Si l'on emploie du personnel sans expérience, il faut prévoir une période de formation sur le terrain avec vérification répétée du travail accompli pour être sûr que les mesures seront effectuées correctement.

9. Des instructions détaillées indiqueront les méthodes à suivre pour la localisation sur le terrain des placettes échantillons, la mise en place de ces placettes et les mesures à effectuer dans chacune d'elles. Il faut qu'il y ait concordance entre les spécifications prévues pour les arbres dans les placettes, les tables de cubage ou les rapports utilisés et les tableaux préparés pour consigner les résultats de l'inventaire. Il importe donc, comme on le voit, de préparer dès le début les modèles des tableaux définitifs pour que les mesures sur le terrain leur correspondent.

Il faudra préparer aussi les instructions nécessaires pour toutes les autres mesures spéciales à effectuer en ce qui concerne la croissance et la qualité des arbres, et les informations supplémentaires à recueillir par exemple sur le sol, la végétation secondaire et la reproduction. On fera de même en ce qui concerne l'utilisation des photographies sur le terrain.

Il est important de choisir à l'avance les instruments à utiliser et de s'assurer que toutes les équipes en connaissent le fonctionnement. Le cas échéant, on enseignera au personnel à se servir de ces instruments pour que tout le travail effectué soit de même qualité.

10. On préparera des fiches spéciales pour la notation des mesures sur le terrain afin de faciliter le travail et d'obtenir une plus grande précision. Ces fiches devront être aussi simples que possible et éventuellement leur disposition devra faciliter les calculs ultérieurs ou les transcriptions de données. Si les données doivent être exploitées mécaniquement, il faut envisager la possibilité de les noter directement sur cartes perforées plutôt que d'avoir à les transcrire au bureau sur cartes perforées à partir des fiches ordinaires. L'expérience a montré qu'il est utile de faire l'essai du modèle de fiche sur le terrain avant de l'adopter et de la reproduire en un grand nombre d'exemplaires. Sur le terrain, on voit en effet qu'il faut apporter aux fiches des modifications qu'il serait impossible de concevoir dans un bureau.

11. Un autre point important à considérer avant de se mettre au travail est de fixer les méthodes de compilation et de calcul, et notamment le système adopté pour l'exploitation des données, que ce soit par une simple machine à calculer de bureau ou par des ordinateurs électroniques. Il est préférable d'utiliser autant que possible l'exploitation mécanique des données qui est plus rapide et permet des calculs qu'il serait trop difficile d'effectuer avec des machines ordinaires de bureau. Rappelons que l'exploitation mécanique des données peut se faire même pour les petits inventaires. On peut souvent envoyer les données à des centres d'exploitation, sans avoir ces machines spéciales au bureau.

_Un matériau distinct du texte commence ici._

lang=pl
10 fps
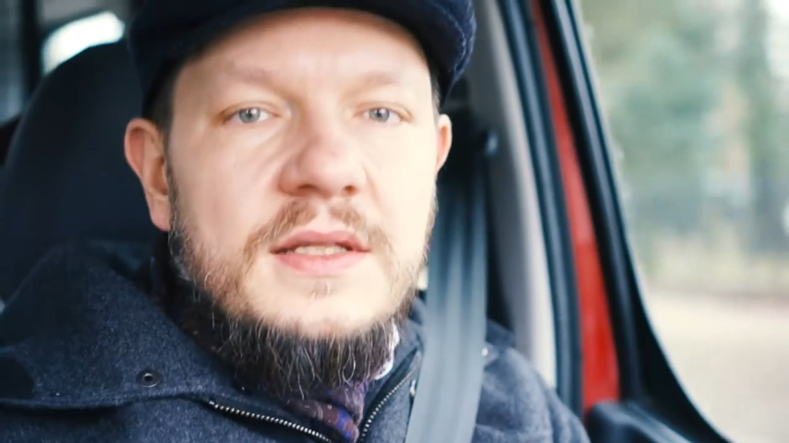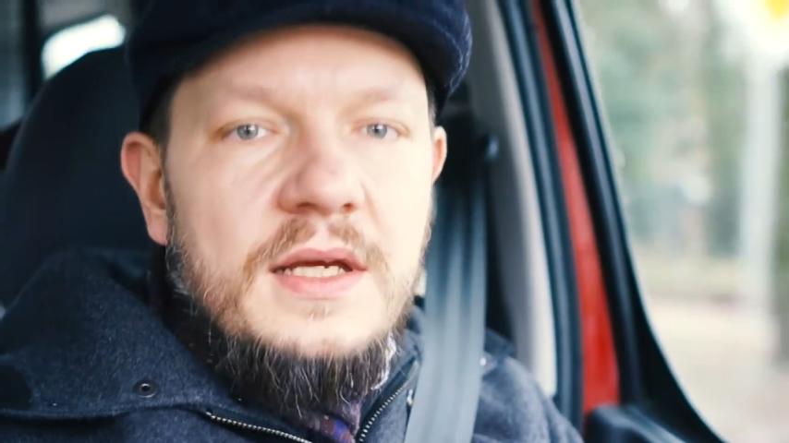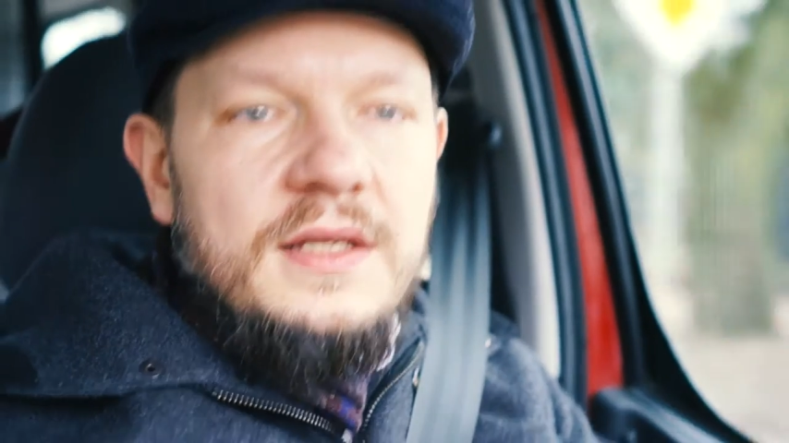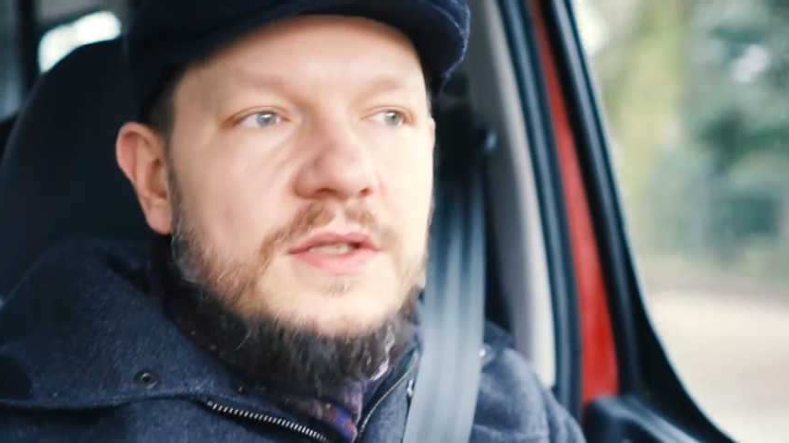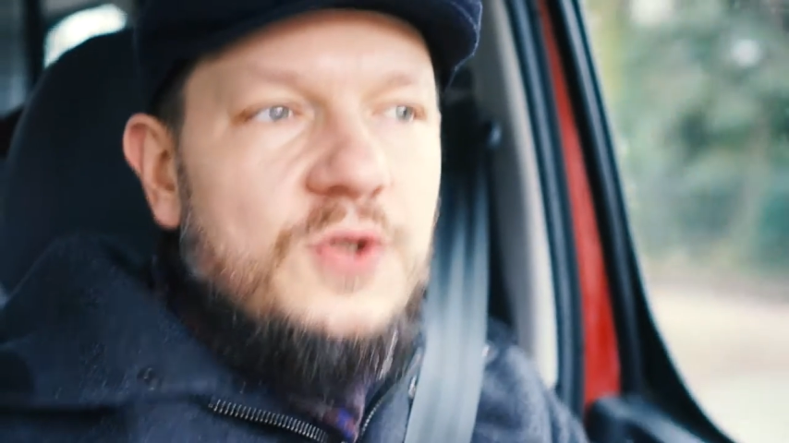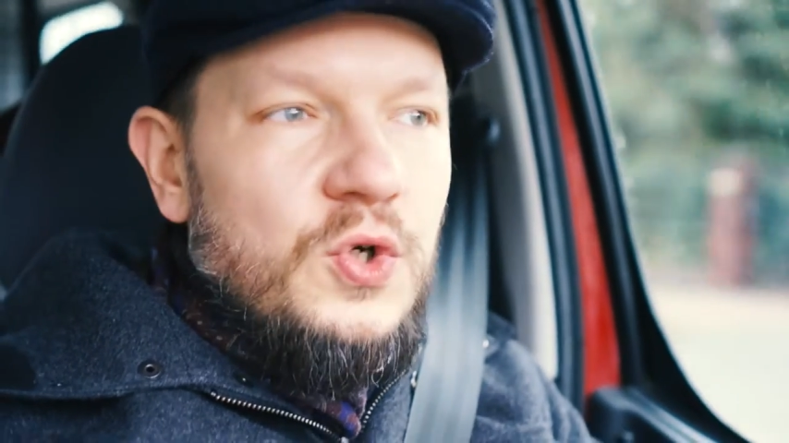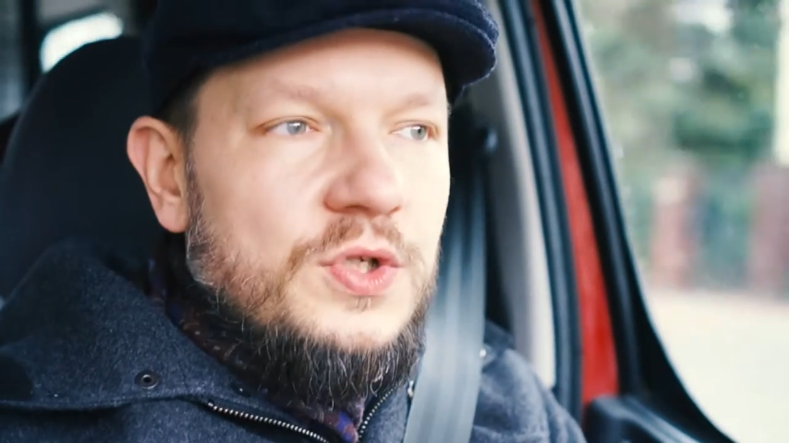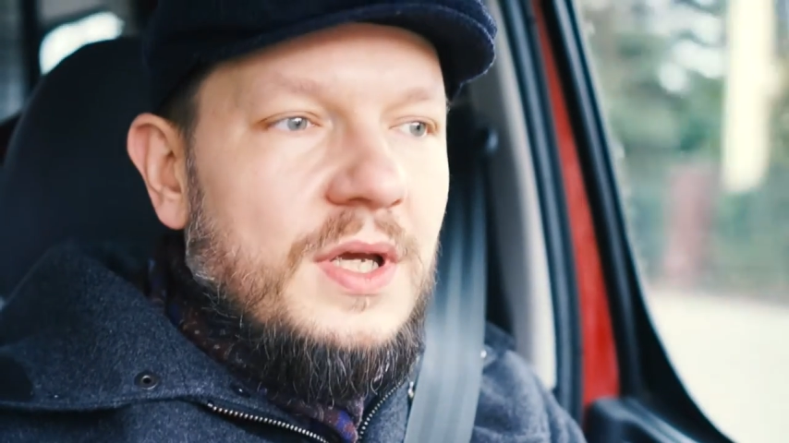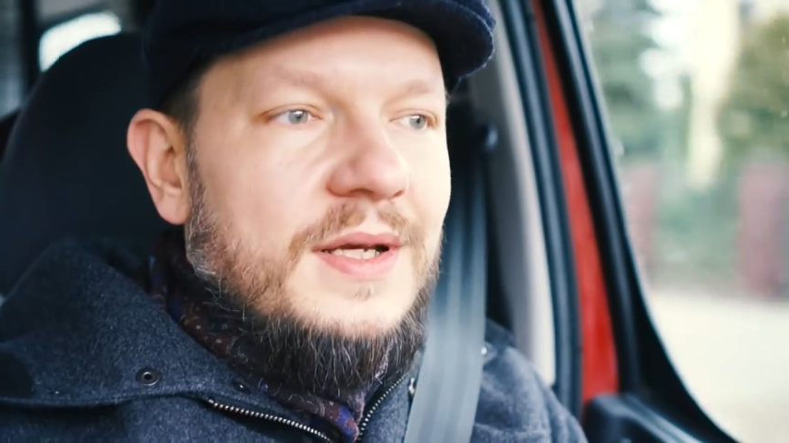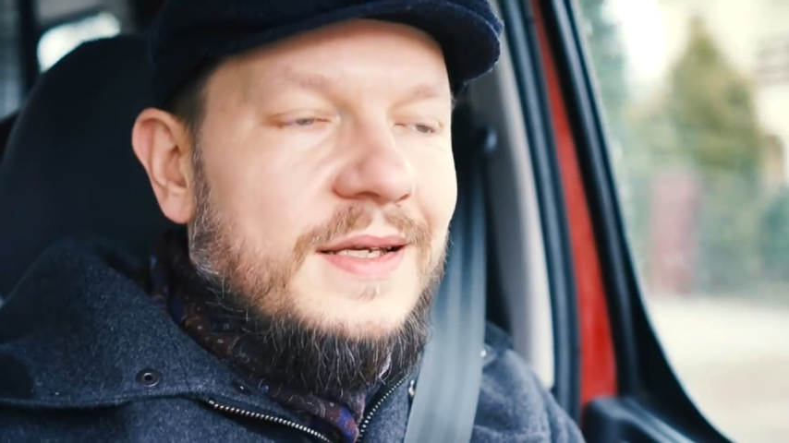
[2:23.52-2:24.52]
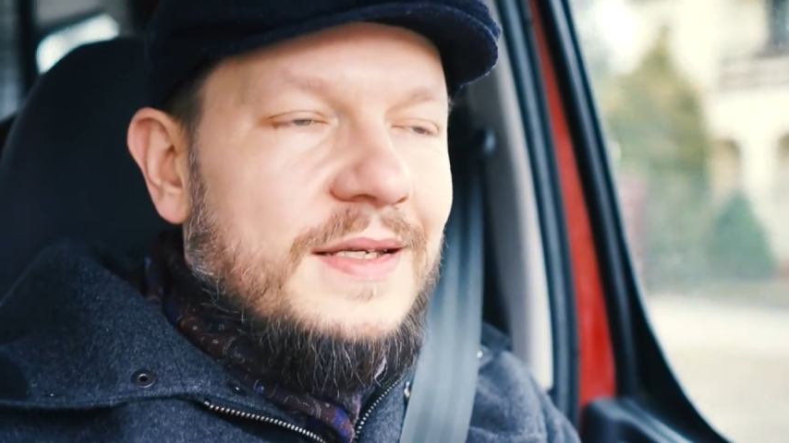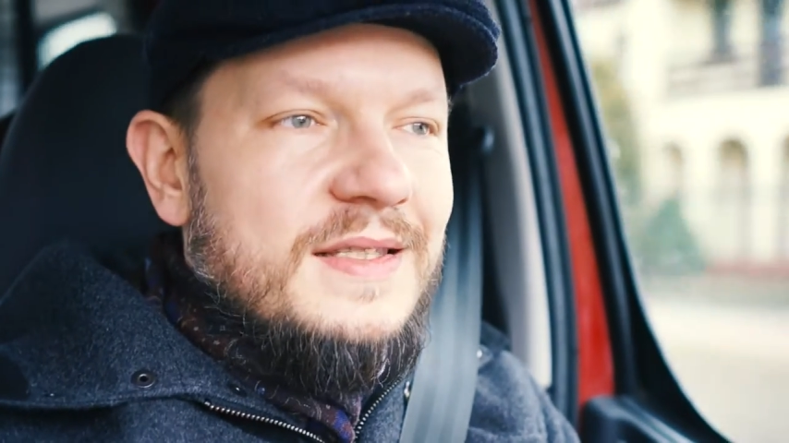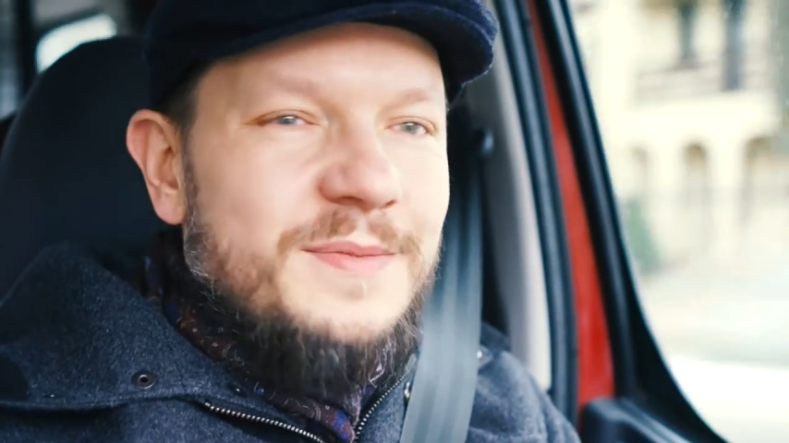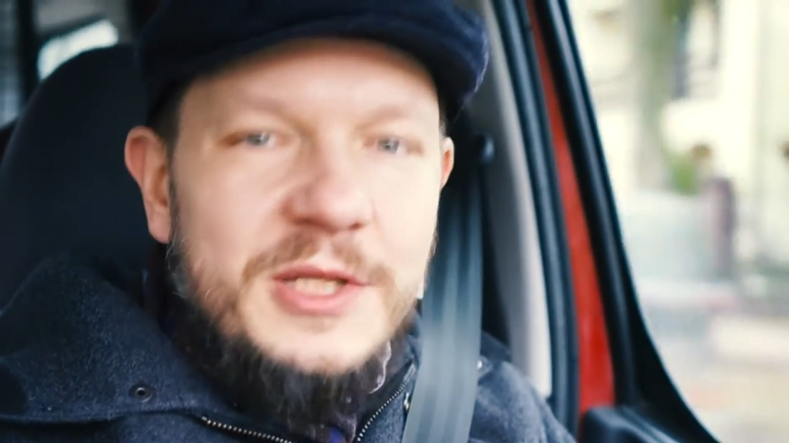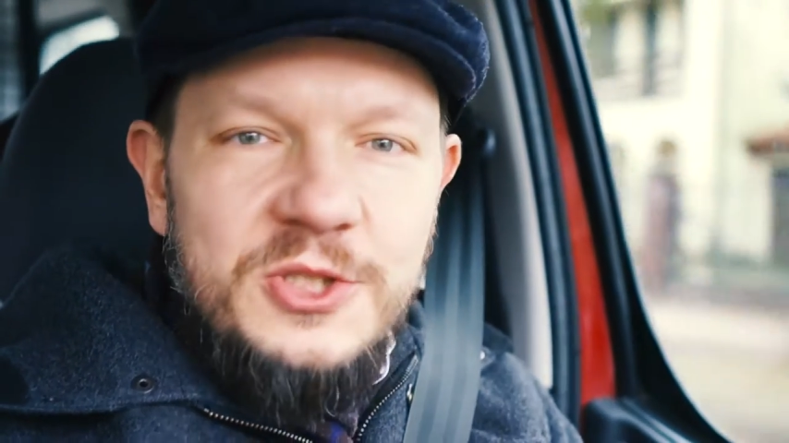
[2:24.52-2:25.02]
takie coś jak
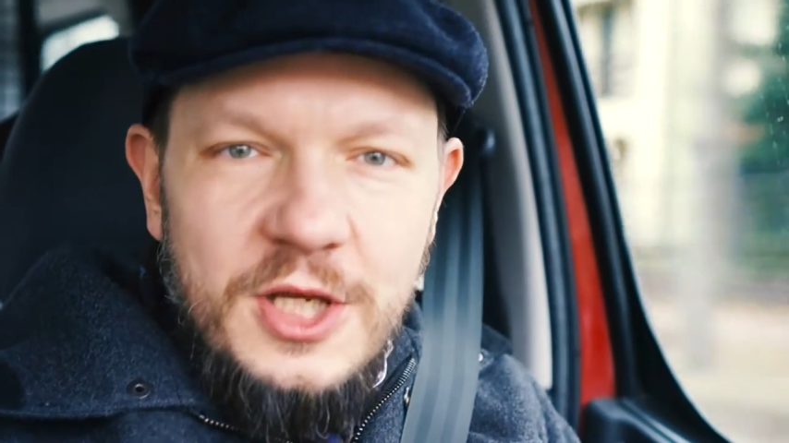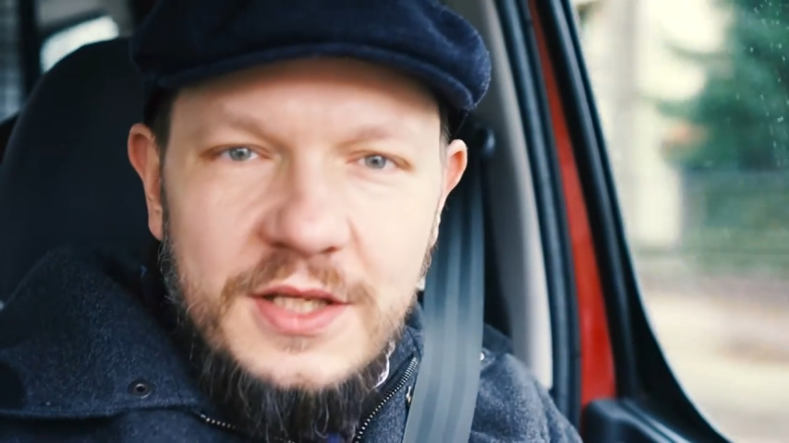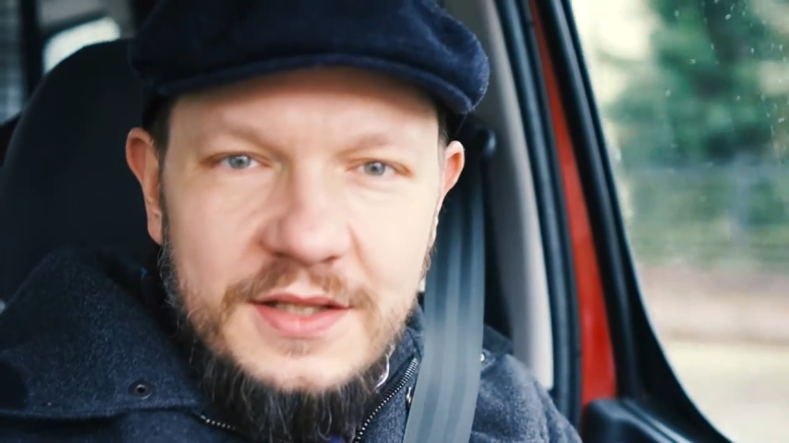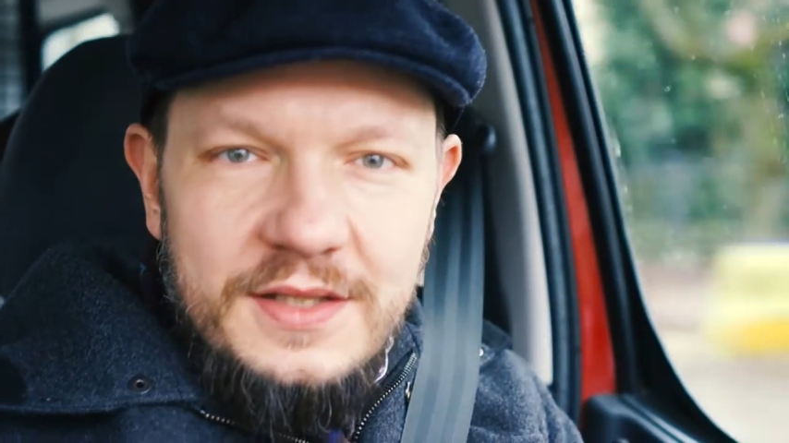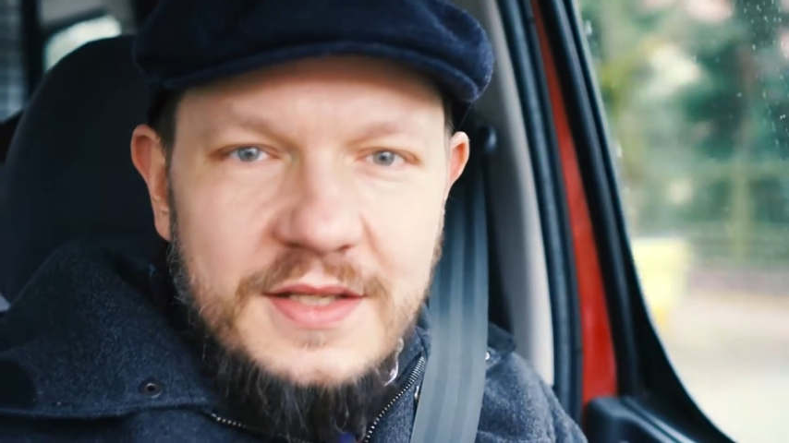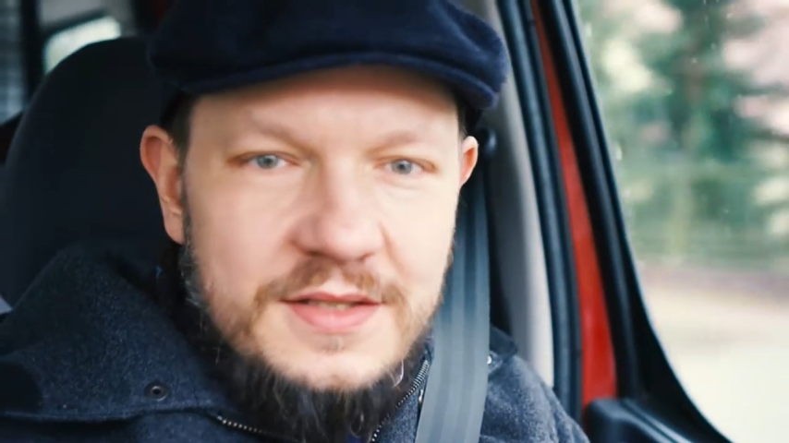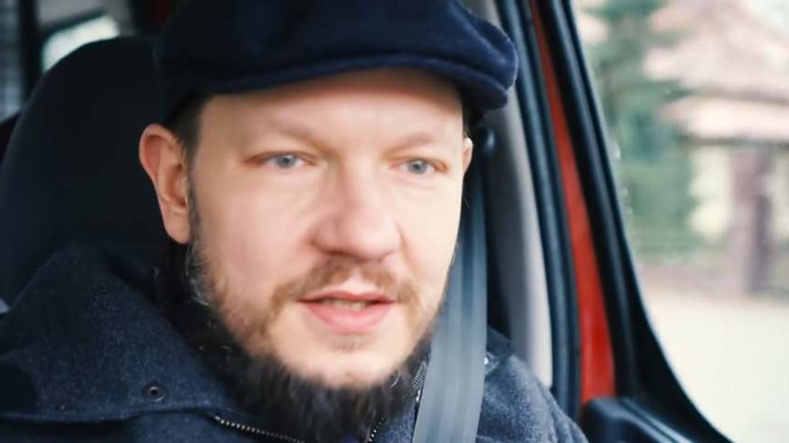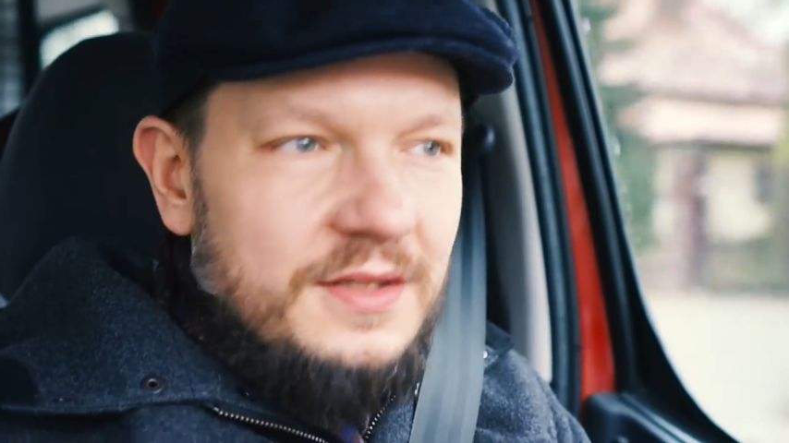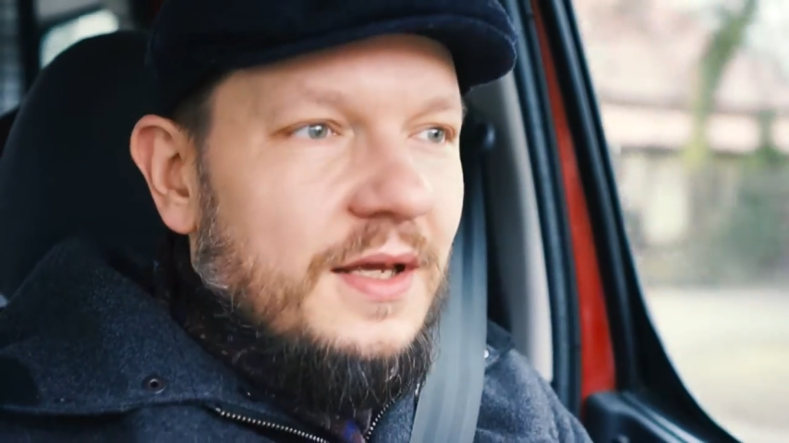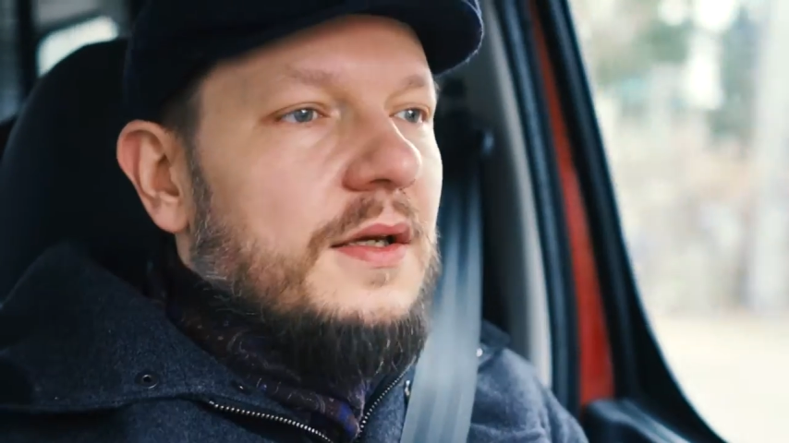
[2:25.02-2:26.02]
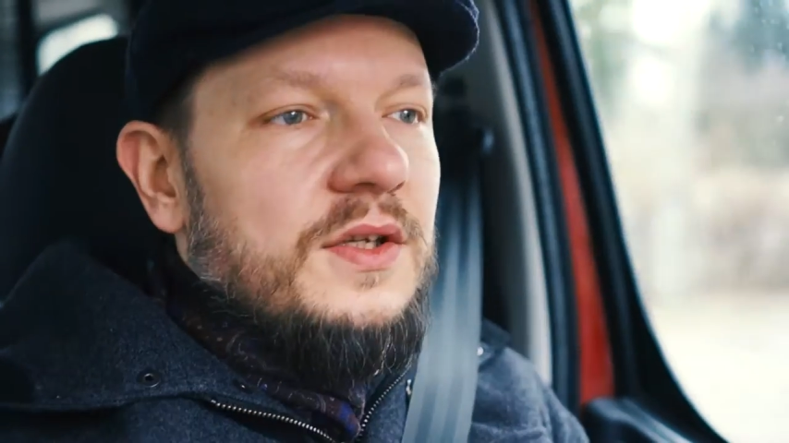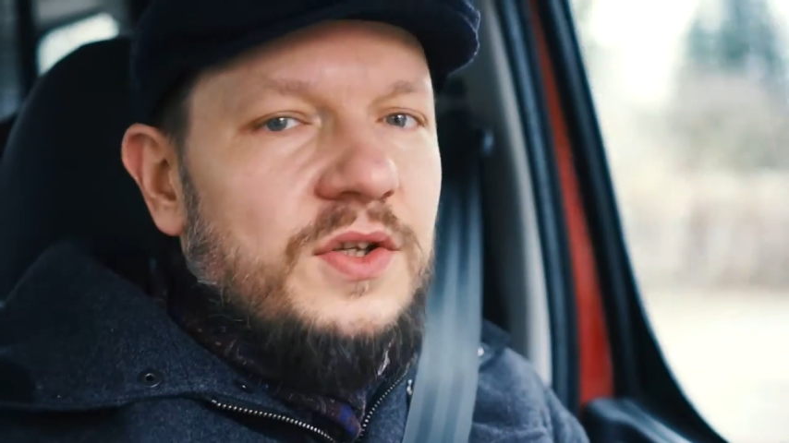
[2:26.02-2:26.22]
zmęczenie decyzyjne.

Maintenant que les forestiers sont au courant de la programmation et que les programmes de base se multiplient, il est facile de prévoir que tous les calculs d'inventaire se feront un jour de cette manière. C'est maintenant qu'il faut établir des formules pour le calcul des totaux, des moyennes et des erreurs de sondage. Il faut en tout cas choisir, pour la compilation et le calcul des données, des méthodes qui permettent d'aboutir aux valeurs recherchées, correspondant aux modèles de tableaux préparés à cet effet.

Ces quelques notes sur la préparation des inventaires pourront paraître détaillées et compliquées à l'excès, mais je suis convaincu, et l'expérience le confirme, qu'un inventaire mené de la sorte sera plus profitable car il fournira une moindre perte de temps et un moindre effort, une information plus exploitable qu'un inventaire mené au hasard Evidemment, la préparation demandera plus de temps et de travail selon la quantité d'informations et les détails que l'on voudra obtenir.